Looming CO2 legislation and mandatory rules on fuel economy provide the automotive industry continued pressure to bring down fuel consumption quickly. The time until strict rules will be in place is only six years in Europe (2014) and even less in the U.S. According to the Green Diesel Platform, this challenge means using existing, validated technologies to bring down CO2 emissions quickly in conventional, mass-production cars. The diesel engine, with its high level of fuel efficiency, can help automakers meet the greenhouse gas legislation limits; however, the issues of particulate matter (PM) and oxides of nitrogen (NOx) emissions must also be addressed. The minimum target is to bring diesel’s local pollution down to the same level as the gasoline engine’s.

    In Europe, where about 50% of all new cars are equipped with a diesel engine, much of the progress toward achieving the first ACEA target of 140 g of CO2 per km (225 g/mi) by 2008 owes to the increasing share of downsized turbocharged diesel engines. Despite an increasing trend toward the use of powerful, large-capacity diesel engines for premium sedans and large SUVs, the same underlying logic still applies. Modern direct- injection, turbocharged diesel engines better a naturally aspirated gasoline engine’s fuel efficiency by roughly 30%.

    Once the diesel engine is turned into a clean machine, it offers a potential for lowering carbon-dioxide fleet emissions. French carmaker Peugeot spearheaded the use of the diesel particulate filter (DPF) with an additive-based solution. Peugeot was the first company to equip its vehicles with DPFs in 2000 when the rest of the European car industry, particularly the German automakers, focused solely on bringing down engine-out emissions. The massive success Peugeot achieved by removing at least one of diesel’s
two “poison pills” forced the whole industry to review the situation. By now, the DPF is nearly standard in new diesel cars, though it will not be mandatory in the EU until the Euro 5 standard takes effect in 2009. The next step will be the installation of selective catalytic reduction (SCR) systems to achieve the NOx emissions levels required by the currently debated Euro 6 standard, which will be implemented in 2014.

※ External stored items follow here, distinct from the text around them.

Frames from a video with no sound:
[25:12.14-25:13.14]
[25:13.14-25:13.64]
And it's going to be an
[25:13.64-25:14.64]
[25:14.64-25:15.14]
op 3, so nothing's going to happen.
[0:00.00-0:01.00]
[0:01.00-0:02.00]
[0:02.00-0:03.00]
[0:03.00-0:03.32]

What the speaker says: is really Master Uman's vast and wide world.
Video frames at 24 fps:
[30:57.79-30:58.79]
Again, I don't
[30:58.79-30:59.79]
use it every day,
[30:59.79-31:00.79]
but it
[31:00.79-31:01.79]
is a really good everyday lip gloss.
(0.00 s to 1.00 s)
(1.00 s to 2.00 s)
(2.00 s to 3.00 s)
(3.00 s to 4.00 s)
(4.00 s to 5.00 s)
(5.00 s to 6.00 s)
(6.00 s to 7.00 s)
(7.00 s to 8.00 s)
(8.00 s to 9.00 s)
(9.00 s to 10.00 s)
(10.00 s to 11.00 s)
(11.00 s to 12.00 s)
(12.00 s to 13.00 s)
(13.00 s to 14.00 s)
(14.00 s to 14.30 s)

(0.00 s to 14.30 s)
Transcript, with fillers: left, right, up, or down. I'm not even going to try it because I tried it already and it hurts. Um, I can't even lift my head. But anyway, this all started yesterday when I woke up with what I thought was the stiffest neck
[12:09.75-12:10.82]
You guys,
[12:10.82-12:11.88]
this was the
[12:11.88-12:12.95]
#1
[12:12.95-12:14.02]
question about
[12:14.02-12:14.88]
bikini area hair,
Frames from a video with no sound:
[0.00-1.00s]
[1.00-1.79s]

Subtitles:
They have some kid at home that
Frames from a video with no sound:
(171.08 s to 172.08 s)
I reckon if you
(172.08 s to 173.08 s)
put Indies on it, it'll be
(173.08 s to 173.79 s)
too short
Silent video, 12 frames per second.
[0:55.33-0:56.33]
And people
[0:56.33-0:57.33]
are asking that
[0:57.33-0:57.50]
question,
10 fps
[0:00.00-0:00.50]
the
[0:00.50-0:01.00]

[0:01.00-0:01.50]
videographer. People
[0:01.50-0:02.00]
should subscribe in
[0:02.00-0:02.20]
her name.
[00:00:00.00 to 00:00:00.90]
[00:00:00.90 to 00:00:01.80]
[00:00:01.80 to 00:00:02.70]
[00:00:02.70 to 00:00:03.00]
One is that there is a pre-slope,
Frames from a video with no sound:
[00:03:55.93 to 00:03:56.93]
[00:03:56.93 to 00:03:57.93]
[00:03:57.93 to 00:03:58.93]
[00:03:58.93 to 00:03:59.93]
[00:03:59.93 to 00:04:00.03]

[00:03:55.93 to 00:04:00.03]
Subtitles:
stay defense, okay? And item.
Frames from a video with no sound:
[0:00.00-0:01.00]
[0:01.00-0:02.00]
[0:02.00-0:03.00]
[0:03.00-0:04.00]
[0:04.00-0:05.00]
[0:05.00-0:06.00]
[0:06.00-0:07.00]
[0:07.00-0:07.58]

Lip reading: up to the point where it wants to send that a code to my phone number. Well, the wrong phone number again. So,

    The growing international tendency to equip cars with diesel engines is the motivation for the Green Diesel Platform. Created in 2002, the platform brings together supplier skills in diesel exhaust aftertreatment. Aaqius & Aaqius, Inergy, and Rhodia are pooling their managerial, business, and technology know-how within the platform to adopt existing, off-the-shelf technology. The
business rationale is to offer an integrated technology solution for diesel exhaust aftertreatment. Platform partners focus on supporting vehicle manufacturers, with the first Green Diesel Platform application— the Audi Q7 diesel with SCR system—due in the U.S. in 2008.

    Specialty chemicals group Rhodia contributes the additive know-how that is behind the Peugeot solution. Rhodia has refined the Eolys additive formula, which is now in its third generation and so highly concentrated that 2 L (0.5 gal) are enough to last for 240,000 km (150,000 mi) before the additive tank needs a refill.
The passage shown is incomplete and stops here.